- What the task requires -
All of the data that follows should be output again without any alteration.

- Record extracts -
:::::
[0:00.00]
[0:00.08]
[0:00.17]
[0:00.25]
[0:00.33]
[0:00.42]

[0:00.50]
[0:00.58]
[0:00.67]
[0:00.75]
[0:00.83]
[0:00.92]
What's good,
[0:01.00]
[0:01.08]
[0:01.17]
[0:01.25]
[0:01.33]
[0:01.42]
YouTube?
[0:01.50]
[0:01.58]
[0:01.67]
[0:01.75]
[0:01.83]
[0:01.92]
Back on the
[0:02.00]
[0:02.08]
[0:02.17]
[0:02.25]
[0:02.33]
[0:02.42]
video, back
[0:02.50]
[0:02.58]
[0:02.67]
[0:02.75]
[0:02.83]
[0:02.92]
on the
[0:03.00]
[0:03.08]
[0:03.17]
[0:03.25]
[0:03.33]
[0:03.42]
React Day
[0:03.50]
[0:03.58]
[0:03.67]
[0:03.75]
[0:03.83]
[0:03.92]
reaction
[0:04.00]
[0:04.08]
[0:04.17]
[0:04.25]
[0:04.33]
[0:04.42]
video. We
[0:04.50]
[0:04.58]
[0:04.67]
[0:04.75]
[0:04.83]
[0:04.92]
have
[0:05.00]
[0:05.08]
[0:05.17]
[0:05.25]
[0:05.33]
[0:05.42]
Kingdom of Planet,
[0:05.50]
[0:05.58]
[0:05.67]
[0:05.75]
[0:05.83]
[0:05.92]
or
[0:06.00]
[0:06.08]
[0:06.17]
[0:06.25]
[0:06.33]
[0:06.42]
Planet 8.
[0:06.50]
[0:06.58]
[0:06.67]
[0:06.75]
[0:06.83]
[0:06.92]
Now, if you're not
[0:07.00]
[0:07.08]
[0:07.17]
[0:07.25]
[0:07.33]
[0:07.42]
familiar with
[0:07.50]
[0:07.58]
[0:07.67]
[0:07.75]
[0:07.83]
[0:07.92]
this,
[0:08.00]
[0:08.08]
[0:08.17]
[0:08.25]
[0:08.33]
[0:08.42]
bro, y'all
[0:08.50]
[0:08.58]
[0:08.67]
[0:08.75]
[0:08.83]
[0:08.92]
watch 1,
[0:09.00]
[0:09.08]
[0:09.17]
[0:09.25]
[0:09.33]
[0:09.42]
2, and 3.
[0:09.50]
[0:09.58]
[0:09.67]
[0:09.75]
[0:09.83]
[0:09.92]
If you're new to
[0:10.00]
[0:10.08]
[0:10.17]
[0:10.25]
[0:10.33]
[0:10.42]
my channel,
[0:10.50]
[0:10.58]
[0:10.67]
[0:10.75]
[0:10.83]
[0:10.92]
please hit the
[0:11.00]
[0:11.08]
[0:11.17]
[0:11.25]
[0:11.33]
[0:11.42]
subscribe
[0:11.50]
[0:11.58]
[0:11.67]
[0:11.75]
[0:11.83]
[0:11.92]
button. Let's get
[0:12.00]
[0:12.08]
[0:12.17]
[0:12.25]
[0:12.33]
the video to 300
:::::
- Result of this task -
[0:00.00]
[0:00.08]
[0:00.17]
[0:00.25]
[0:00.33]
[0:00.42]

[0:00.50]
[0:00.58]
[0:00.67]
[0:00.75]
[0:00.83]
[0:00.92]
What's good,
[0:01.00]
[0:01.08]
[0:01.17]
[0:01.25]
[0:01.33]
[0:01.42]
YouTube?
[0:01.50]
[0:01.58]
[0:01.67]
[0:01.75]
[0:01.83]
[0:01.92]
Back on the
[0:02.00]
[0:02.08]
[0:02.17]
[0:02.25]
[0:02.33]
[0:02.42]
video, back
[0:02.50]
[0:02.58]
[0:02.67]
[0:02.75]
[0:02.83]
[0:02.92]
on the
[0:03.00]
[0:03.08]
[0:03.17]
[0:03.25]
[0:03.33]
[0:03.42]
React Day
[0:03.50]
[0:03.58]
[0:03.67]
[0:03.75]
[0:03.83]
[0:03.92]
reaction
[0:04.00]
[0:04.08]
[0:04.17]
[0:04.25]
[0:04.33]
[0:04.42]
video. We
[0:04.50]
[0:04.58]
[0:04.67]
[0:04.75]
[0:04.83]
[0:04.92]
have
[0:05.00]
[0:05.08]
[0:05.17]
[0:05.25]
[0:05.33]
[0:05.42]
Kingdom of Planet,
[0:05.50]
[0:05.58]
[0:05.67]
[0:05.75]
[0:05.83]
[0:05.92]
or
[0:06.00]
[0:06.08]
[0:06.17]
[0:06.25]
[0:06.33]
[0:06.42]
Planet 8.
[0:06.50]
[0:06.58]
[0:06.67]
[0:06.75]
[0:06.83]
[0:06.92]
Now, if you're not
[0:07.00]
[0:07.08]
[0:07.17]
[0:07.25]
[0:07.33]
[0:07.42]
familiar with
[0:07.50]
[0:07.58]
[0:07.67]
[0:07.75]
[0:07.83]
[0:07.92]
this,
[0:08.00]
[0:08.08]
[0:08.17]
[0:08.25]
[0:08.33]
[0:08.42]
bro, y'all
[0:08.50]
[0:08.58]
[0:08.67]
[0:08.75]
[0:08.83]
[0:08.92]
watch 1,
[0:09.00]
[0:09.08]
[0:09.17]
[0:09.25]
[0:09.33]
[0:09.42]
2, and 3.
[0:09.50]
[0:09.58]
[0:09.67]
[0:09.75]
[0:09.83]
[0:09.92]
If you're new to
[0:10.00]
[0:10.08]
[0:10.17]
[0:10.25]
[0:10.33]
[0:10.42]
my channel,
[0:10.50]
[0:10.58]
[0:10.67]
[0:10.75]
[0:10.83]
[0:10.92]
please hit the
[0:11.00]
[0:11.08]
[0:11.17]
[0:11.25]
[0:11.33]
[0:11.42]
subscribe
[0:11.50]
[0:11.58]
[0:11.67]
[0:11.75]
[0:11.83]
[0:11.92]
button. Let's get
[0:12.00]
[0:12.08]
[0:12.17]
[0:12.25]
[0:12.33]
the video to 300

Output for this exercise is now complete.